Added Lyons: "If somebody put their hands in your face and tried to do something to you, where we're from you're going to do something back. We're not going to sit there and get our face beat in by somebody like Yancy Gates."

It's unclear how many players on both sides will face punishment for their actions or their comments, but it's safe to say at least Gates and Mbodj will likely be suspended. Frease knelt at mid-court for a minute or two as both coaching staffs and the refs attempted to separate the two teams, but he recovered enough to gesture to the home crowd to celebrate the victory on his way to the locker room.
Cincinnati coach Mick Cronin admitted in his postgame news conference that the fight did not come as a surprise to him because of the way Xavier's players had trash-talked to the Bearcats bench as the lead ballooned in the second half.  Although Cronin said he "repeatedly asked the officials to stop it" and even tried to get a timeout just before the brawl began to allow tempers to cool, he did not excuse his own players for their actions.
Why was Kenny Frease singled-out for a blatant, cowardly cheap shot? Oh, he's a white dude. 

Why are any of the Black athletes representing either Xavier or Cincinnati attending either school in the first place?
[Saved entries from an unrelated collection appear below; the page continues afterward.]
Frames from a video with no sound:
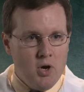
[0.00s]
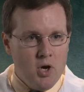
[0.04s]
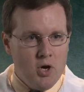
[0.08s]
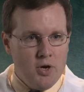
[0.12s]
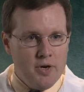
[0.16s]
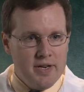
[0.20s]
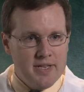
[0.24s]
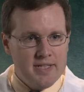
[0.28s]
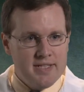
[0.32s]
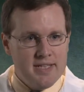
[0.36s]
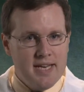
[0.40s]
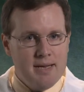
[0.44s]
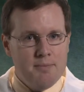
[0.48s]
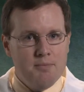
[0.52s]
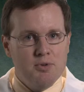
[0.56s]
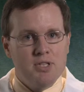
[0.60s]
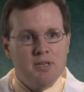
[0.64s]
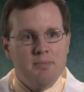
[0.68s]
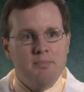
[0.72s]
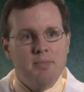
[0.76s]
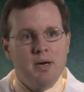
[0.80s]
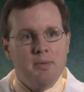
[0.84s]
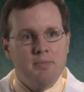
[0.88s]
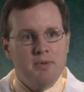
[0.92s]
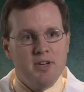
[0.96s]
heart isn't able
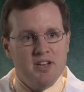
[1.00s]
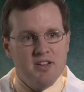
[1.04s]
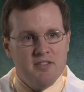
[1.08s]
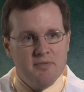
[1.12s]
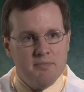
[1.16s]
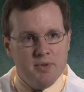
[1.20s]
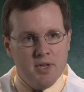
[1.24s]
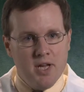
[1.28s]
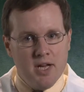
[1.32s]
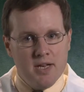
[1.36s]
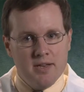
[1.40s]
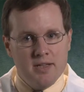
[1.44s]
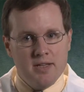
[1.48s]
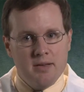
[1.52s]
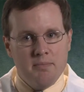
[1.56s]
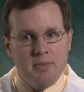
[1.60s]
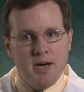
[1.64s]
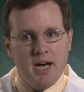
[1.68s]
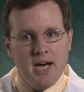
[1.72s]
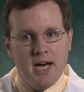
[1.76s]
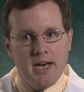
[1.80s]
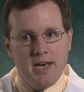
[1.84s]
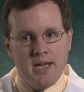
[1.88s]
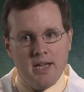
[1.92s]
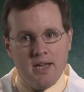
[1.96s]
to pump enough blood to the
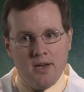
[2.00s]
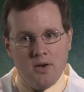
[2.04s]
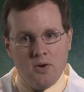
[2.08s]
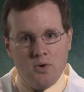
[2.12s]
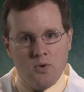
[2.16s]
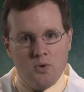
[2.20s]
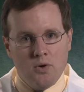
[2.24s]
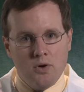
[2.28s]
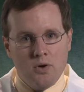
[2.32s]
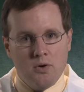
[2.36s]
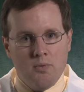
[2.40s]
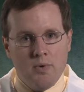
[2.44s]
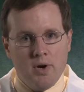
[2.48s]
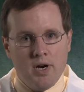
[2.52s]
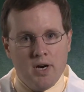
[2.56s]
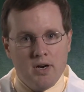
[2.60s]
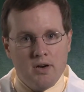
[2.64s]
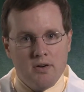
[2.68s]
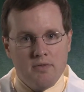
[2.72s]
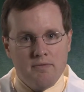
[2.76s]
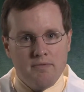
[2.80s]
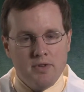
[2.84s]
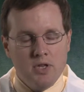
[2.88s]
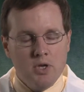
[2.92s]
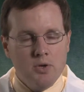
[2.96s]
body or
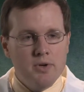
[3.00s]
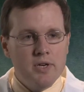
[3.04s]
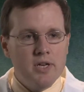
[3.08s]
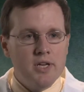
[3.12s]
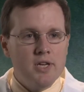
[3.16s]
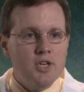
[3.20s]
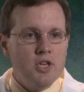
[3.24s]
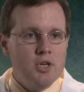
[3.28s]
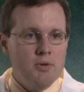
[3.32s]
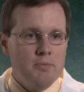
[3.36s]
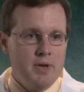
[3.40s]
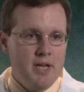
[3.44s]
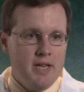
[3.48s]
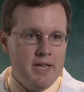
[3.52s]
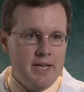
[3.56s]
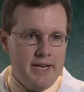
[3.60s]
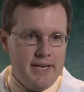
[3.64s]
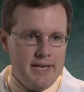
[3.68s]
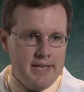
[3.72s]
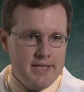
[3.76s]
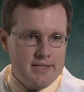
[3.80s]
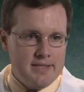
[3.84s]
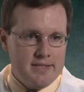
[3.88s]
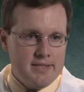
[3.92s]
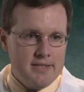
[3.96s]
where fluid
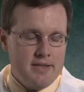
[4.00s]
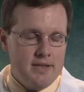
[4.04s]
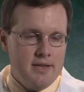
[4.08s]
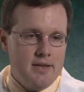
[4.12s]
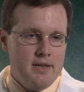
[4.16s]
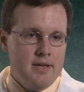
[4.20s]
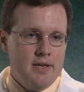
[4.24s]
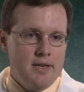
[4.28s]
accumulates,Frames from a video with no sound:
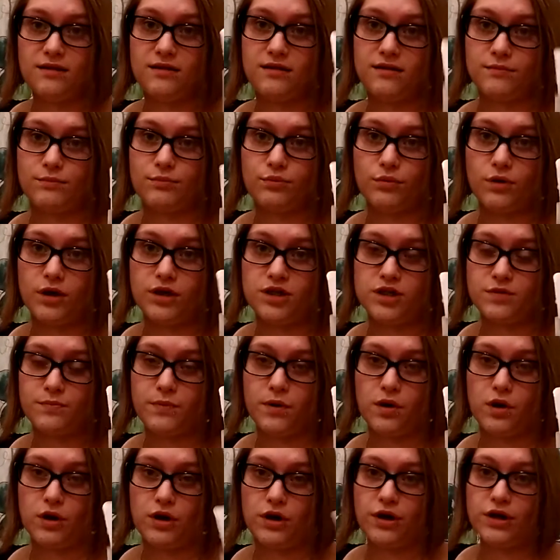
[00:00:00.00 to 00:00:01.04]
the brush
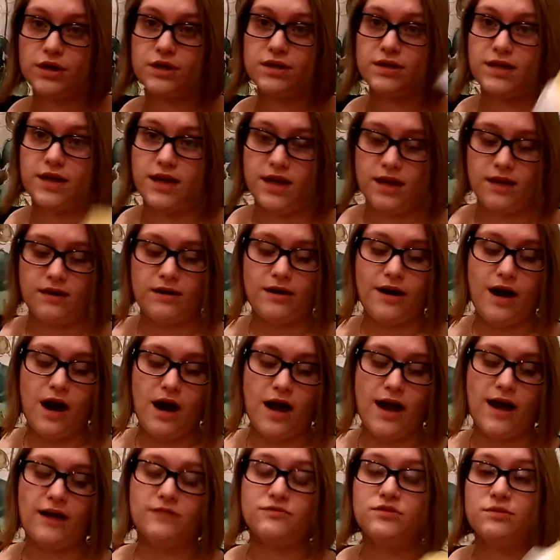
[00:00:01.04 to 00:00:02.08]
part and not
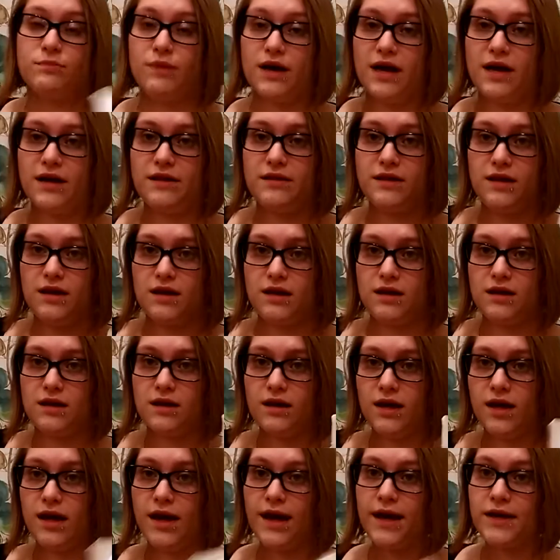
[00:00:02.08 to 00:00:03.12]
have to buy the
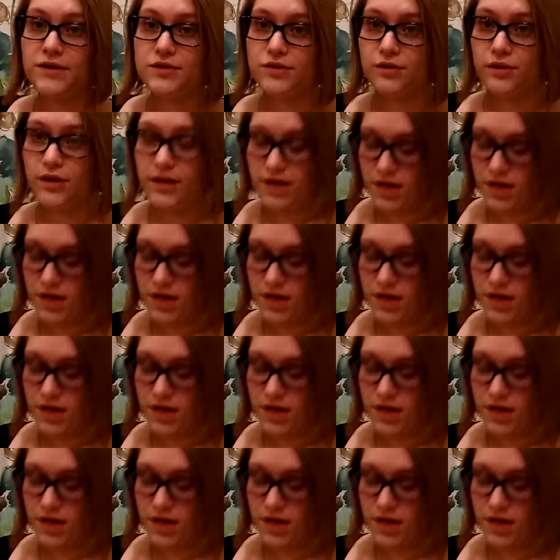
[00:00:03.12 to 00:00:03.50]
handle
Oh, because Black people have come to dominate a sport that reflects Black culture beautifully, with any white player that shows any skill having to adapt his game to the 'street' style that college coaches look for at AAU camps.

Where's that Chinese National team when you need them?

Let's get real for one moment: Pistol Pete was right. What we saw on the court at the Xavier-Cincinnati game was the short-fuses of the children of the Black Undertow that white families all across the country consciously avoid, except when they are recruited to play for your alma mater. Same thing with football. That inability to control ones temper is why Black criminality is such a problem in the real-world, and why white athletes have a difficult time competing with Blacks... who knows when they might, (what's the word?) ... chimp-out?

It doesn't change the fact that what Pistol Pete said back in the 1970s was completely true.The NBA and much of college basketball is filled with n-----s, the type of Black people that EVERYONE avoids in real-life and explicitly moves away from once a city or county has become too Black (it's because the schools aren't good anymore, right?).

Boycott Black Basketball. You never know when some of the players might enter the stands and attack you.